Jonathan Tisch interviews NBC news anchor Lester Holt at the 12th annual Edward R. Murrow Forum on Issues In Journalism on April 12. Alexis Serino / The Tufts Daily

NBC News’ Lester Holt headlines 12th annual Murrow Forum

Lester Holt, the host of NBC Nightly News, spoke at the 12th annual Edward R. Murrow Forum on Issues in Journalism in Cohen Auditorium yesterday. Holt’s conversation focused on “Media in a New Age: Fake News, Alternative Facts and What’s Next” and was part of the Jonathan M. Tisch College of Civic Life’s Distinguished Speaker Series.

After University President Anthony Monaco delivered opening remarks, Film and Media Studies Program Co-Director Julie Dobrow introduced Holt and Jonathan Tisch (A ’76), the latter of whom moderated the discussionEarly on in the forum, Holt mentioned that, in spite of hosting an evening newscast, he is actually a morning person.

“I love doing Nightly News, [but] the one thing that I don’t like about Nightly News is that it’s at night,” he said.

Holt cited former Nightly News anchor Tom Brokaw and CBS News correspondent Ed Bradley as his mentors in journalism during the forum.

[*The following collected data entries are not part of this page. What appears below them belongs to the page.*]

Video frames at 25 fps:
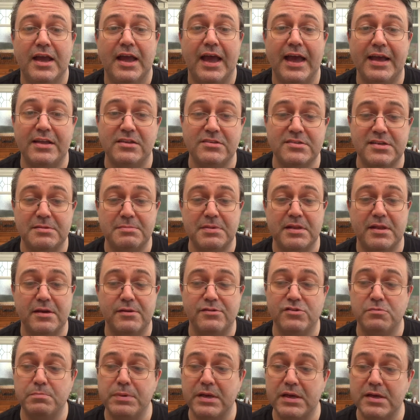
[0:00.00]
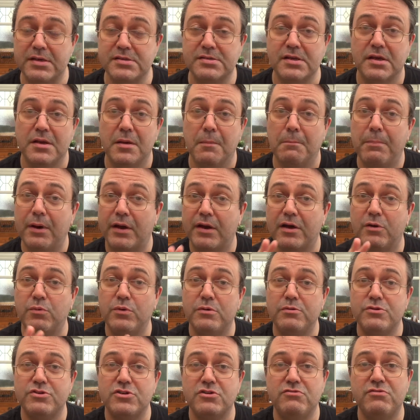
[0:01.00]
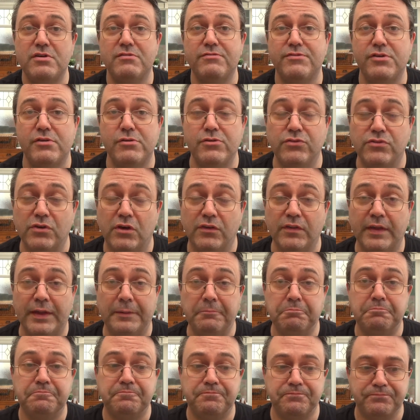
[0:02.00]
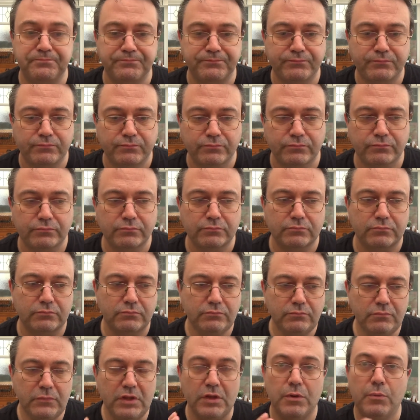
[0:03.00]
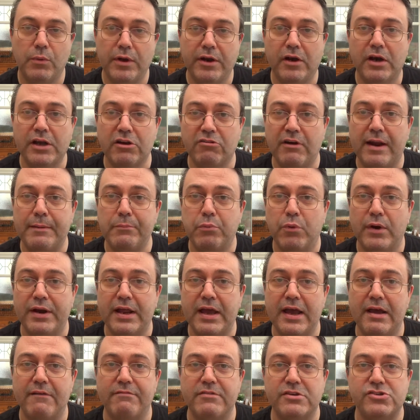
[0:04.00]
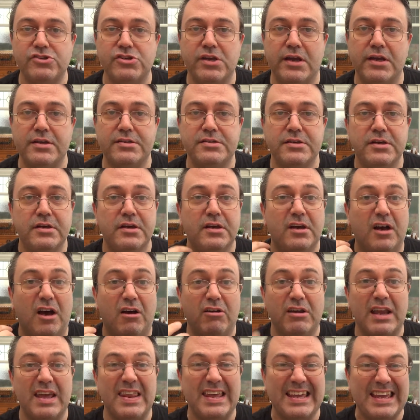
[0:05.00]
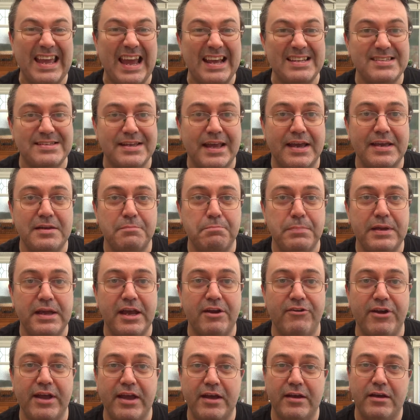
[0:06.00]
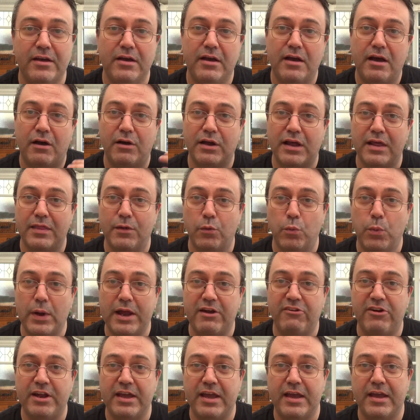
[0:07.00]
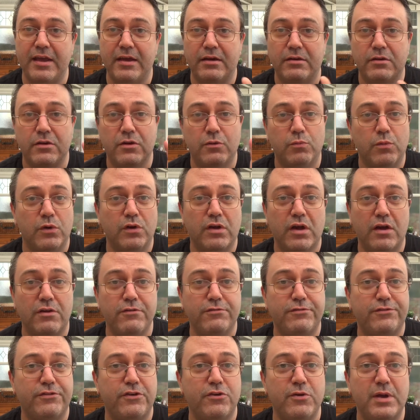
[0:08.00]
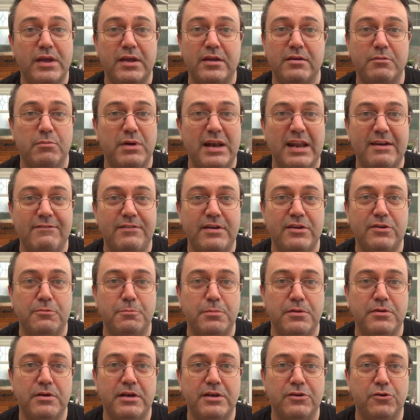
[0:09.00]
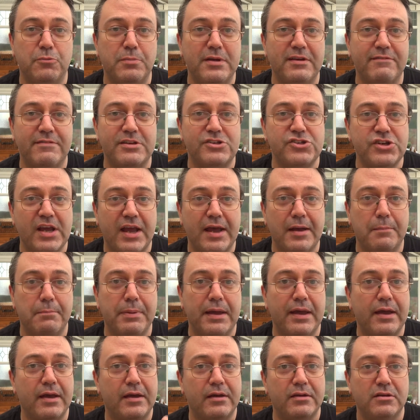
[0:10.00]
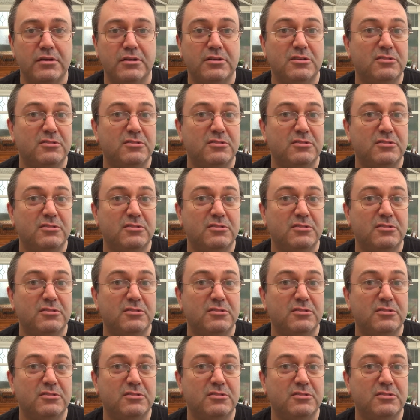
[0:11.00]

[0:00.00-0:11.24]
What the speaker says: and some of those beers. But I will do reviews on them. When I grab one out of the shed, I'll get the Cascade beer out, I'll get the Wherry out, we'll go through it, and we'll have a little bit of a chat about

He reminisced about watching Brokaw when Holt was first beginning work at NBC as a quasi-intern, and how he eventually had his office moved next to Brokaw’s.

“[Brokaw has] been such an incredible source of advice and wisdom when I transitioned into this role, and continues to be,” he said.

Holt explained that President Donald Trump’s accusation that some news media outlets report false stories have partially strengthened NBC News’ mission because it is important to hold the government responsible for its actions, even if it sometimes causes NBC News to lose popularity with the president.

“We’re not gonna get knocked down from here,” he said.

In a roundtable discussion with members from several student media organizations earlier in the day, Holt added that government and the media have always had an adversarial relationship in the United States because reporters always crave more information. However, Holt believes that Trump has been more outspoken in his contempt for the news media than his predecessors.

“That’s troubling because even a lot of politicians who don’t like the media at least respect the idea that somebody needs to be a watchdog, somebody needs to be there to blow the whistle, somebody needs to be there to represent the public,” he said.

After discussing the Trump administration’s relationship with the press at the forum, Holt talked about his experience moderating the first presidential debate last year, and how being a moderator and being a journalist differ. He said there was a point in the middle of the debate when he just decided to ask the unanswered questions even if he risked not appearing even-handed. Holt said reactions to his performance post-debate were diverse and polarizing.

“‘Awesome job,’ ‘terrific,’ ‘loser,’ ‘pathetic,’” Holt recalled of the emails he read.

Holt later stressed the importance of geographic diversity, saying that part of why he broadcasts from the west coast rather than New York a few times every month is to convey to viewers that Americans hold a diversity of beliefs depending on where they live.

“People in New York may be horrified that somebody owns a gun,” he said. “But you know what? In a lot of parts of the country they own guns, and that’s okay.”

He added that, in terms of racial and gender diversity, NBC News is doing well, but that it is difficult to measure this across the entire organization because of the different programming. He emphasized the importance of having a multitude of voices working for every media organization.

“I can speak up in some areas [where] someone else may not have experience,” he said.

Holt went on to offer advice for aspiring broadcast journalists, particularly highlighting the importance of being a good writer.

“You think of TV as all about pictures, and of course the pictures do drive the narrative in many ways, but writing is incredibly important,” he said.

After the forum, Holt answered a few audience questions, including one about moving forward in a country that has grown increasingly polarized, and discussed the importance of exposing oneself to a diversity of opinions.

“I try to watch some far-left and far-right products out there and just see what’s being talked about,” he said.

Holt concluded his talk by saying that if he were not a reporter today, he would be a bass player instead.

“I have a band, we’re called the 30 Rockers … it’s a group of fellow NBC folks and we sneak out of the building every Monday and rehearse,” he said.